One of my favorite quotes about Scripture is in the Pirke Avot, a collection of Rabbinic ethical sayings from the 1st and 2nd centuries, which reads, “Turn the Torah, turn it again and again, for everything you want to know is found within it” (Pirke Avot 2:25). This passage came to mind as I prepared for the sermon I gave this morning on Mark 5:21-43. One of the wonderful things about the stories in Scripture, as this Rabbinic saying says, is that there is a lot to be gleaned from their telling. Indeed, the more problematic a text may seem (to my particular ears), the more I may need not to run from it (which is my, and many other good post-modern folks’ tendency), but to turn it again and look at it from another angle; to wrestle it to the ground and refuse to leave it without a blessing (Genesis 32:26).
That’s all well and good when one is dealing with a problematic text; it’s harder when you’re preparing a sermon on a story which, to your mind, many things can be noticed and brought before a believing congregation. What is my focus to be when this is the case? Do I sell out and commit that sin of all sins, the delivery of a three-point sermon? By way of illustrating the truth of the “turn it again and again” hermeneutic, consider this story from Mark 5. Any one of these could be a worthwhile message in its own right, depending on one’s audience.
1. One could preach here on the nature of the “faith” that makes this woman well. After all, although Jesus is clear that it is her faith that has saved her, the expression of this faith looks a lot different from what many churches in the United States seem to think faith is required to look like. For instance, she doesn’t get all of her answers in a row, or say much of anything out loud about God or Jesus; her faith is a matter of embodied trust. In the same way, the faith that saves Jairus’ daughter is not the daughter’s faith at all; she is saved by someone else’s faith. In any case, in this passage, faith is a matter of embodied trust, the benefits of which extend well beyond one’s own personal experience.

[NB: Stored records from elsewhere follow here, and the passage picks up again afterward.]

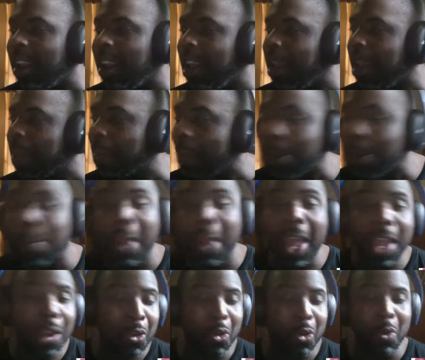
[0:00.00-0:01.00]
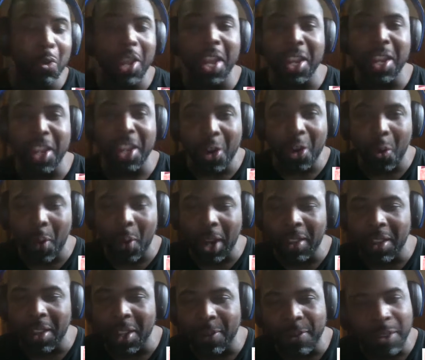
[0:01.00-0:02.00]
maybe that issue can get corrected
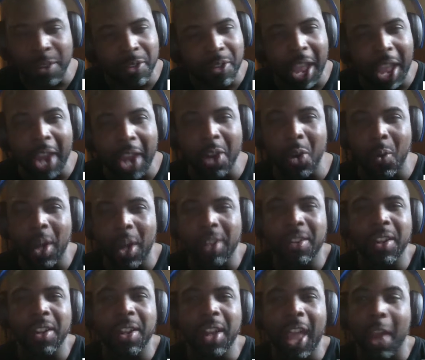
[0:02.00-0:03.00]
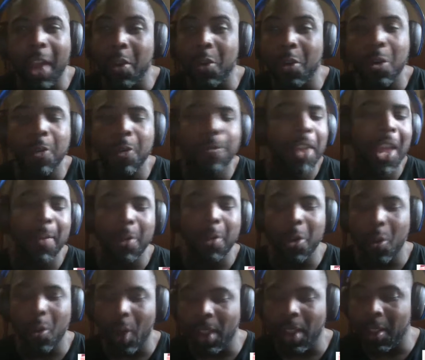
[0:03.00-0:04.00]
if it's not corrected. I don't know if they ever
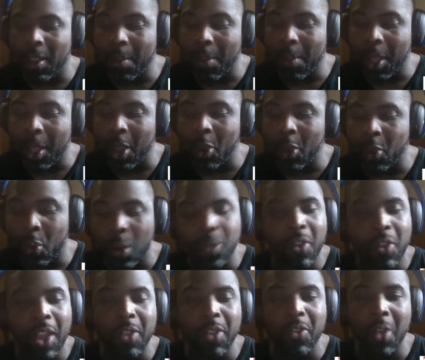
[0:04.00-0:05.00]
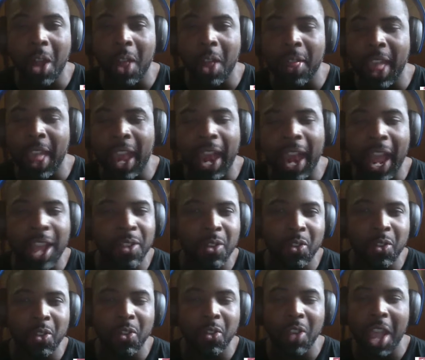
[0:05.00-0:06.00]
corrected it, because once I saw that, I just
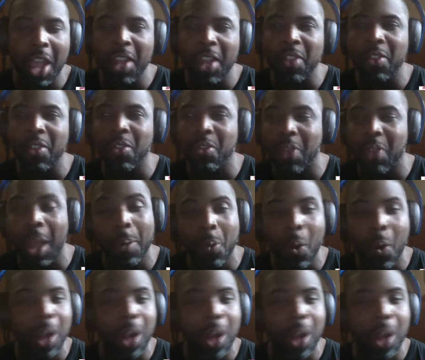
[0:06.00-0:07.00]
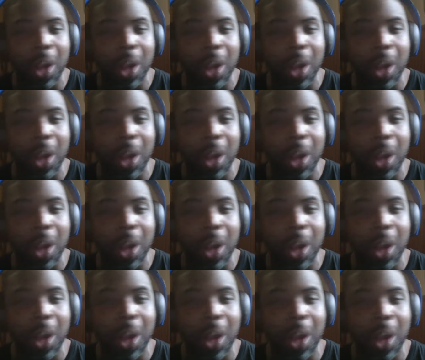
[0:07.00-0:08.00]
decided to stop watching altogether.
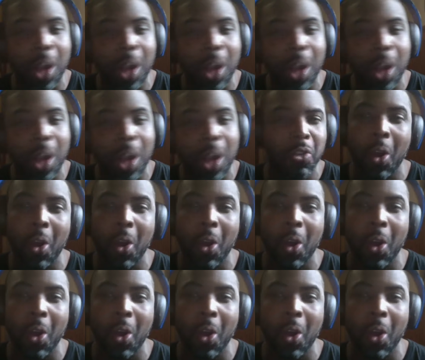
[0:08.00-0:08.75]
But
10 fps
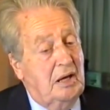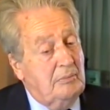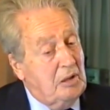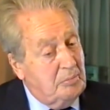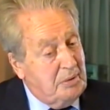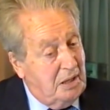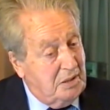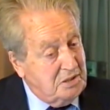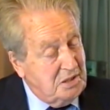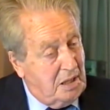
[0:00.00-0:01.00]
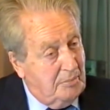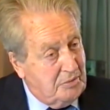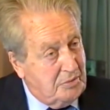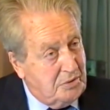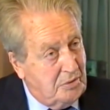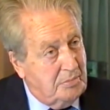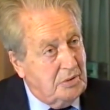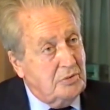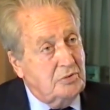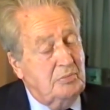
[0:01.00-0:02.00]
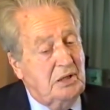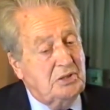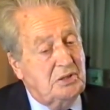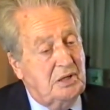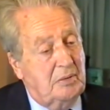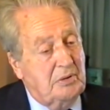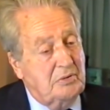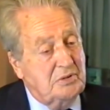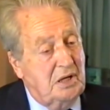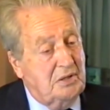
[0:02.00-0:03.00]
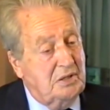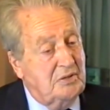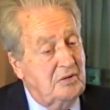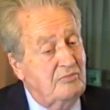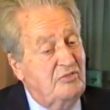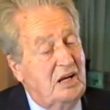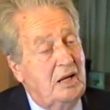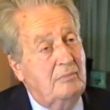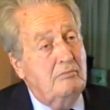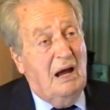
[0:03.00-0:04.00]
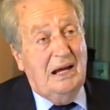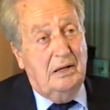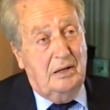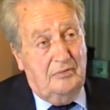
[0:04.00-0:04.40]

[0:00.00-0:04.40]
MLP doesn't come into it at all, because you mentioned that, because that is very minor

2. One could preach on the fact that the love of God in Jesus seems to explode out of him in ways that even he does not control. To be sure, Jesus is the source of this loving, healing energy; but it’s striking as well that this healing happens, initially, without Jesus even knowing about it! Of course, it’s also quite telling, I think, that Jesus then seeks out and finds the results of his healing love, and reclaims it as his own. He makes sure that the woman (and the reader!) know that though the love of God flows out of him naturally, he also goes back and makes sure that all know to whom (and from whom) the healing has come.
3. If I were preaching to a room full of pastors or over-worked professionals, I may focus on the fact that both Jesus and this woman are quite in-tune with their bodies. Jesus knows himself well enough to know, immediately, that something has “gone out of him.” She knows, immediately, that she is well. A corollary to this point is that power “goes out” from Jesus, and thus even Jesus needs to be “refilled,” as it were, with the power that once resided within him. This is perhaps why Jesus is so careful about spending extended periods of rejuvenating time with God in prayer (what we might call in our context “self-care,” although I think the term is much too limp to describe what and how we are to be reenergized by the Spirit of God).
4. One could preach an entire sermon on the interesting fact that this woman’s healing is not at all complete once her physical malady is relieved, but that the real healing happens when she gets to tell her whole story, warts and all. Not only does she tell her story; she tells it to Jesus, in the context of the community gathered around her. Indeed, perhaps the first major, revolutionary step in knocking down the walls that divide us comes by listening to each other’s stories, and Jesus is so quick to do.
5. Finally (but not finally!), one could, as I did on this day, preach about the role of the community in this passage, and how with the bleeding woman we have an image of a community that is just in the way of another person’s healing, whereas with Jairus we have an image of a community that goes out of its way to bring wholeness to a painful, hopeless situation. On the one hand, as so many churches do, an immobile group of people preoccupied with catching a glimpse of Jesus boxes out a person in need of a loving touch; on the other, a group motivated by a father’s love for his child marches into hell, and bring heaven along with them.

What do you see, duck or rabbit?
Of course, these aren’t the only things to be gleaned from this passage: far from it! The challenge, and the fun, of preaching is getting people to read a story one way after having read it only in another way for many years. This is hard, good work, akin to what Ludwig Wittgenstein called instantiating a “Gestalt-shift” in one’s hearers, which he famously illustrated by utilizing the duck-rabbit picture. (How do I get you to see a duck where you once saw only a rabbit, or vice versa? You don’t just talk about it; you show! You don’t just ‘think’ about the differences; you look!). While this method does not mean that all interpretations of Scripture are equally good or equally valid (there are still interpretations that betray our moral grammar as Christians, and thus are really “nonsense”), I was nonetheless happily reminded again this week of the God-given multifaceted nature of Scripture. So, don’t read Scripture like you read a history book, as if you read it once and then “know” its story. No! Marinade in it; “turn it and turn it again.” There’s a reason people keep reading these stories, even after all these years.